J’ai sous-loué à mon très cher ami Arthur

Son épistolaire style tant il est vrai que son

Succès plus que vénéré mérite qu’attention

Lui soit portée dussè-je, jusqu’à l’usure,

 

Être éconduit, sot d’avoir osé affronter

A verve littéraire inégale ce talent-né,

Ce génie, jonglant avec mots comme avec quilles

Alors, qu’à côté, éléphant, je ne vaux bille.

 

S’il me vaut revêtir cet habit d’insensé

Trop grand pour moi à l’évidence, accordez

Moi, dans votre outrageuse indulgence, sourire

Afin, qu’en un instant, à l’écarlate je vire.

 

Ainsi récompensé, ma peine de n’être prodige

Sera bien amoindrie, et le cœur tout léger

Parmi mes semblables humains je redescendrai

Revigoré par vos doux yeux couleur vertige…

 

Qu’il fait bon, par telle fibre transie, laisser porter

Son esprit, son corps, son âme à l’unisson.
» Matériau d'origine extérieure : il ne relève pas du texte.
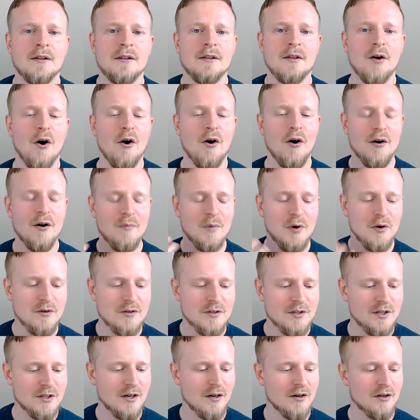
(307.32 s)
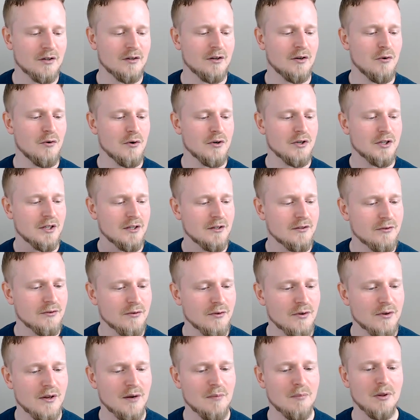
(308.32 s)
The hormones that are coursing
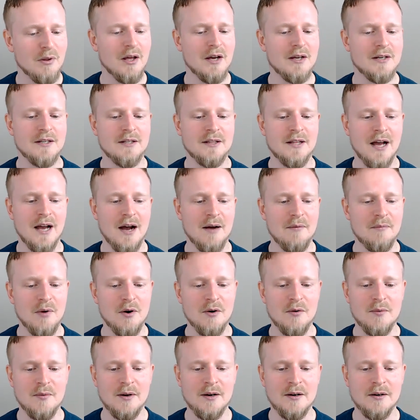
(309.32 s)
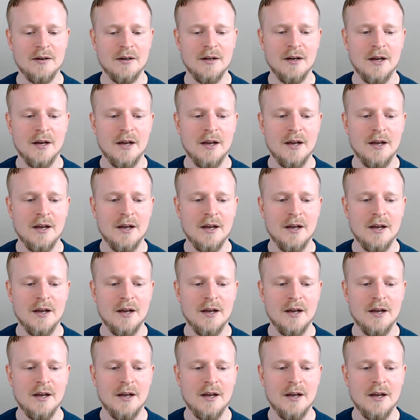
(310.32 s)
through their blood in that moment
Nu,

Là, Sans chaînes, censure, horizon qu’on n’obstrue,

J’irai chercher courant ascendant pour créer.

 

Timide, je me contenterai de vouvoyer

De nouvelles altitudes, d’en saisir le tumulte

D’imprégner ma patte de cette inspirante pulpe

Pour donner deux ou trois vers, un essai. Oser.